Augen gneiss and granitic gneiss of the Inner Piedmont, here
called Henderson gneiss, sharply abuts the Brevard zone along the
Yadkin fault. It is unlikely that any coherent stratigraphy exists
in the Brevard zone.
All principal foliations in the Grandfather Mountain window, Blue
Ridge thrust sheet, and Brevard zone are the result of the
transposition of an earlier layering or foliation. Brevard zone
mylonites commonly show isoclinally refolded isoclines. The
mylonitic foliation there is the culmination of multiple
deformation. Distinct zones in the Fries block contain a
superimposed cleavage that results in locally transposed,
mylonitic shear zones. These shear zones are sites for retrograde
metamorphism and they are interpreted to be faults, possibly
splays off a thrust that may emerge as the Linville Falls fault.
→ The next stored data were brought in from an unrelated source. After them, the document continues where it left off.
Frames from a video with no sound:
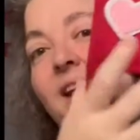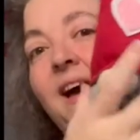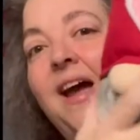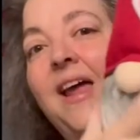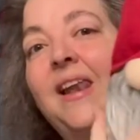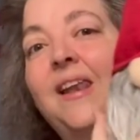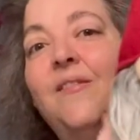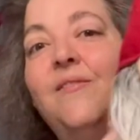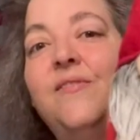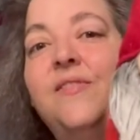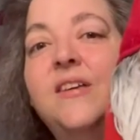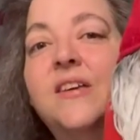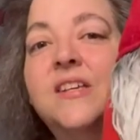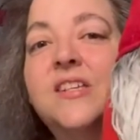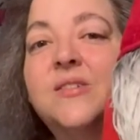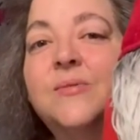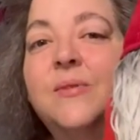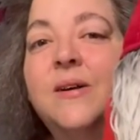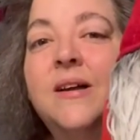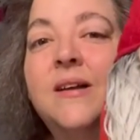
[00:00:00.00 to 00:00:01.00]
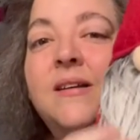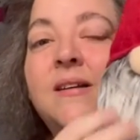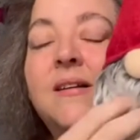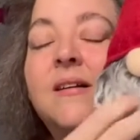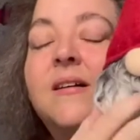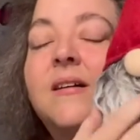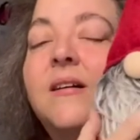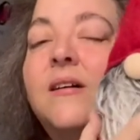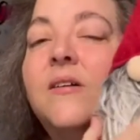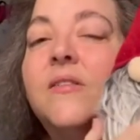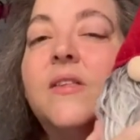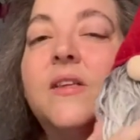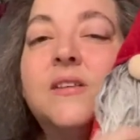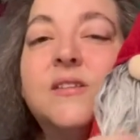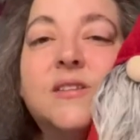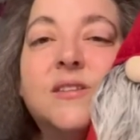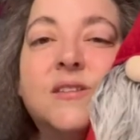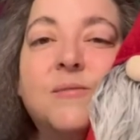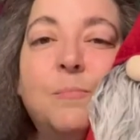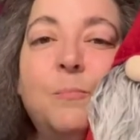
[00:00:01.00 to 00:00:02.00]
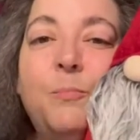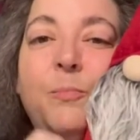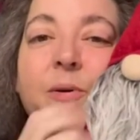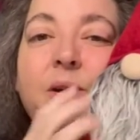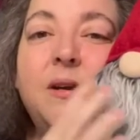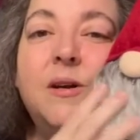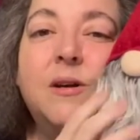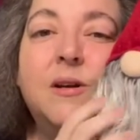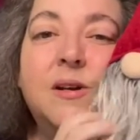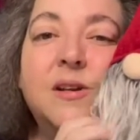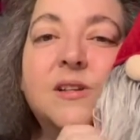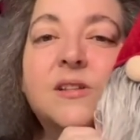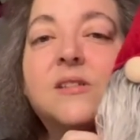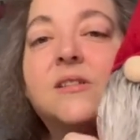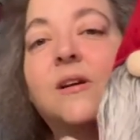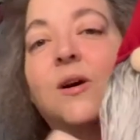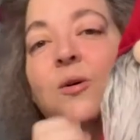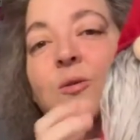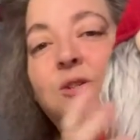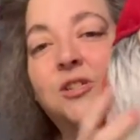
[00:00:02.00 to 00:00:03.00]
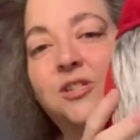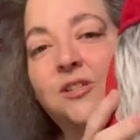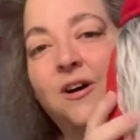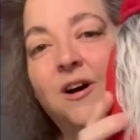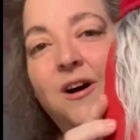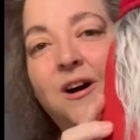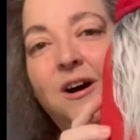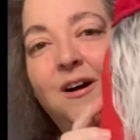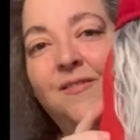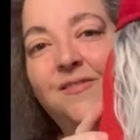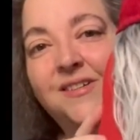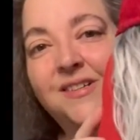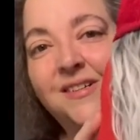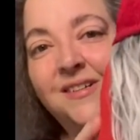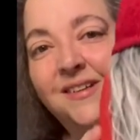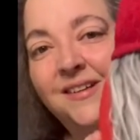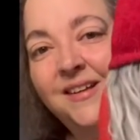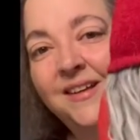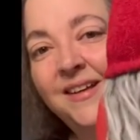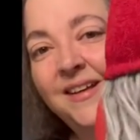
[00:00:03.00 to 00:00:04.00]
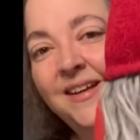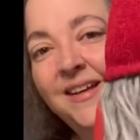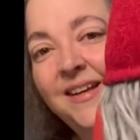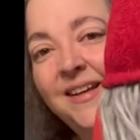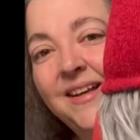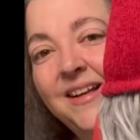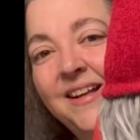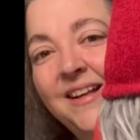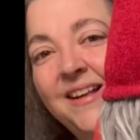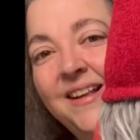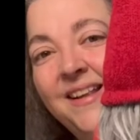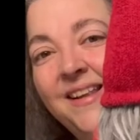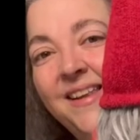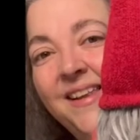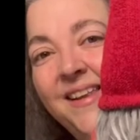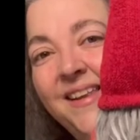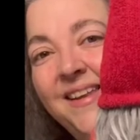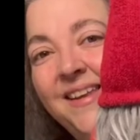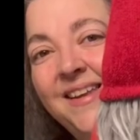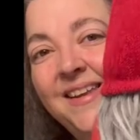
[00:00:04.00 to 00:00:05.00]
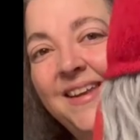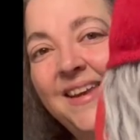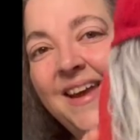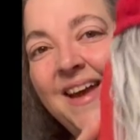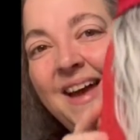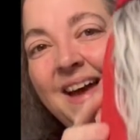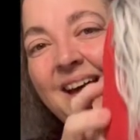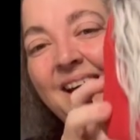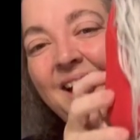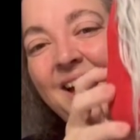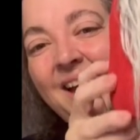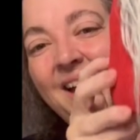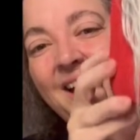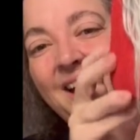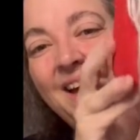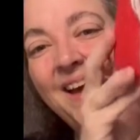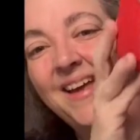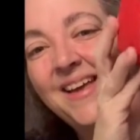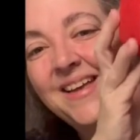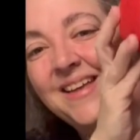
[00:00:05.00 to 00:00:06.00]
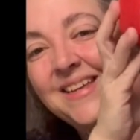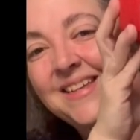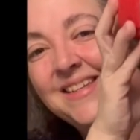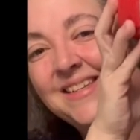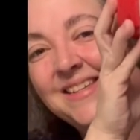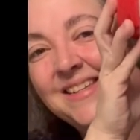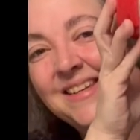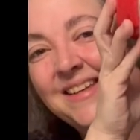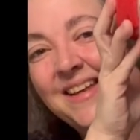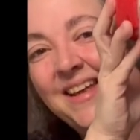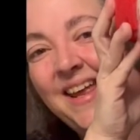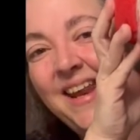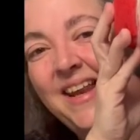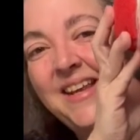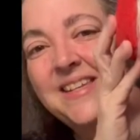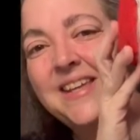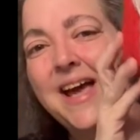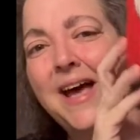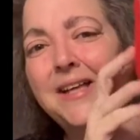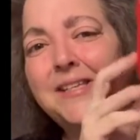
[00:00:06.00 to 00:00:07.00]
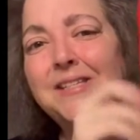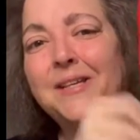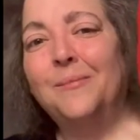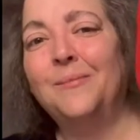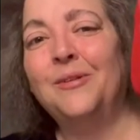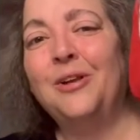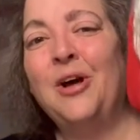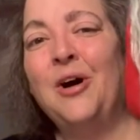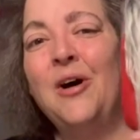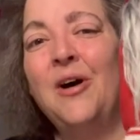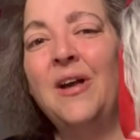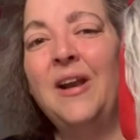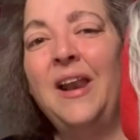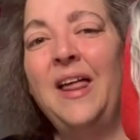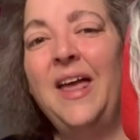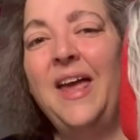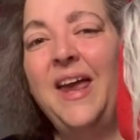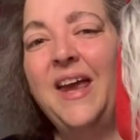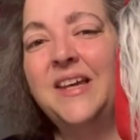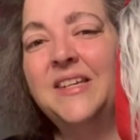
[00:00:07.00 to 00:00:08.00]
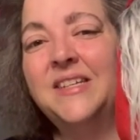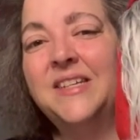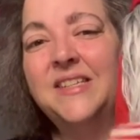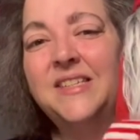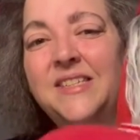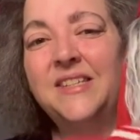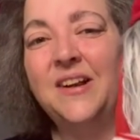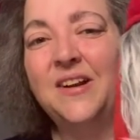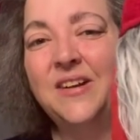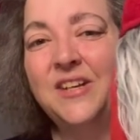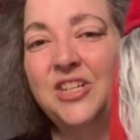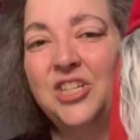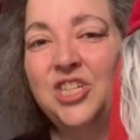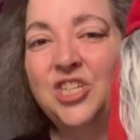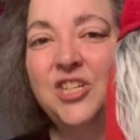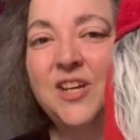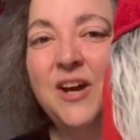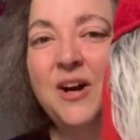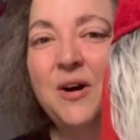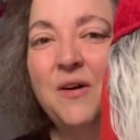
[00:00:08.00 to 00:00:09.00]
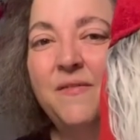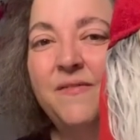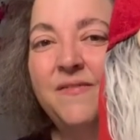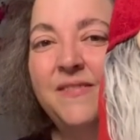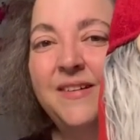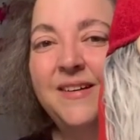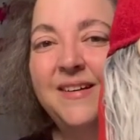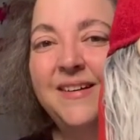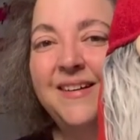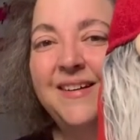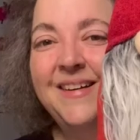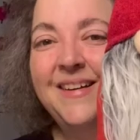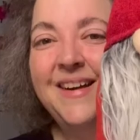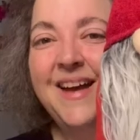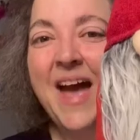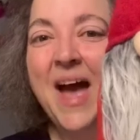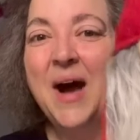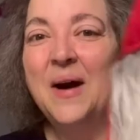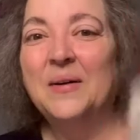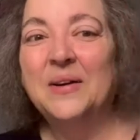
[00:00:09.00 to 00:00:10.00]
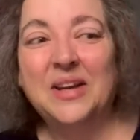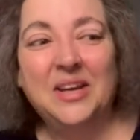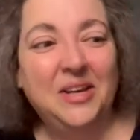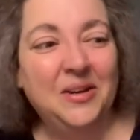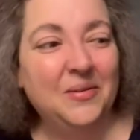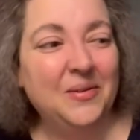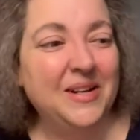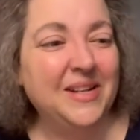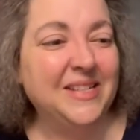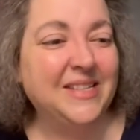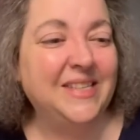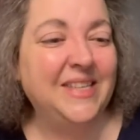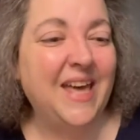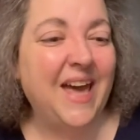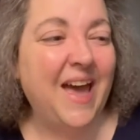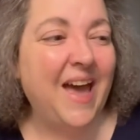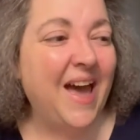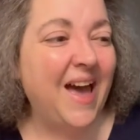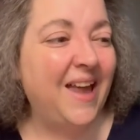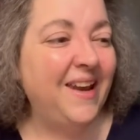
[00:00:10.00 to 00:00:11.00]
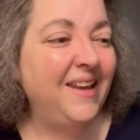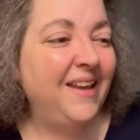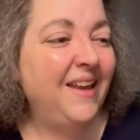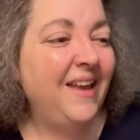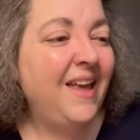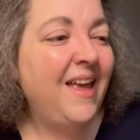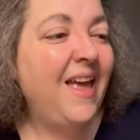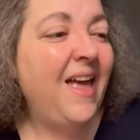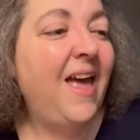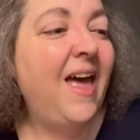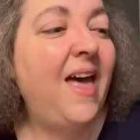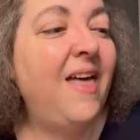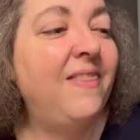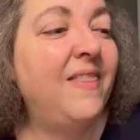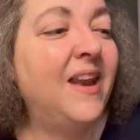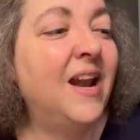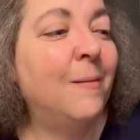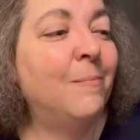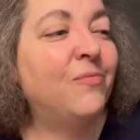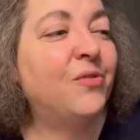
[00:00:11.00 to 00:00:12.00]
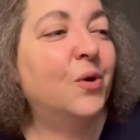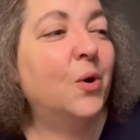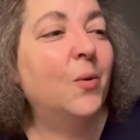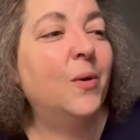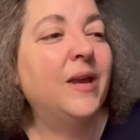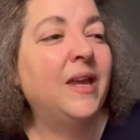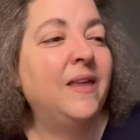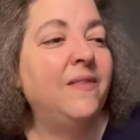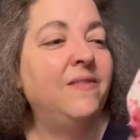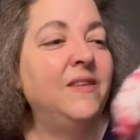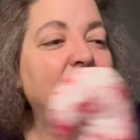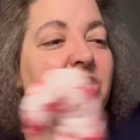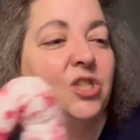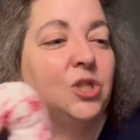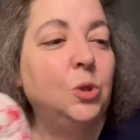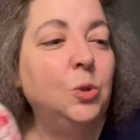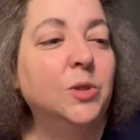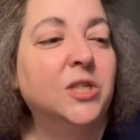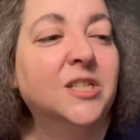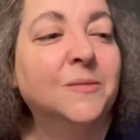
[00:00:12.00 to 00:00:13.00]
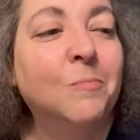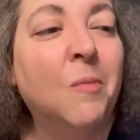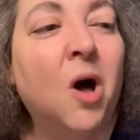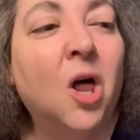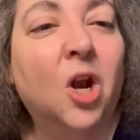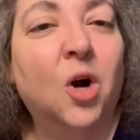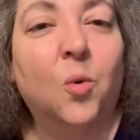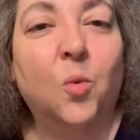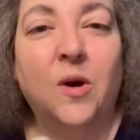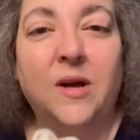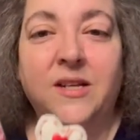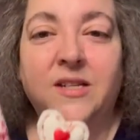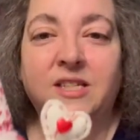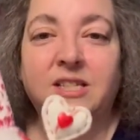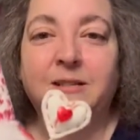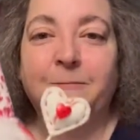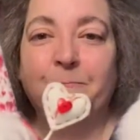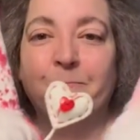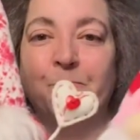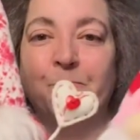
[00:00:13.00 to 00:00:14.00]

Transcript: I love this one. Oh, the beard is so soft. Yes. And he's got some long legs to sit on his shelf. How cute is that? And then I'm throwing in these two smaller ones.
Lineations were produced as a result of transposition. The
principal lineation in the Grandfather Mountain window is older
than the principal lineation in the Blue Ridge and the Brevard
zone. Interpretations of shear sense in the Brevard zone based on
orientations or reorientations of the lineations are not
appropriate.
Shear across low angle oblique crenulation cleavage is
consistently dextral in the Brevard zone. The cleavage event is
interpreted to have occurred in the latter stages of late
Paleozoic ductile deformation and retrograde metamorphism in the
Brevard zone. The cleavage geometry suggests dextral strike-slip
motion on the Brevard zone.
Theoretical models for irrotational structures in two-dimensional
plane strain demonstrate that: (1) lines of material particles
lying in an oblique irrotational orientation make an angle, a,
with the shear zone boundaries whose vertex indicates the shear
sense for the simple shear component and (2) the oblique
irrotational direction could experience a component of simple
shear equal in sign to that of the shear zone.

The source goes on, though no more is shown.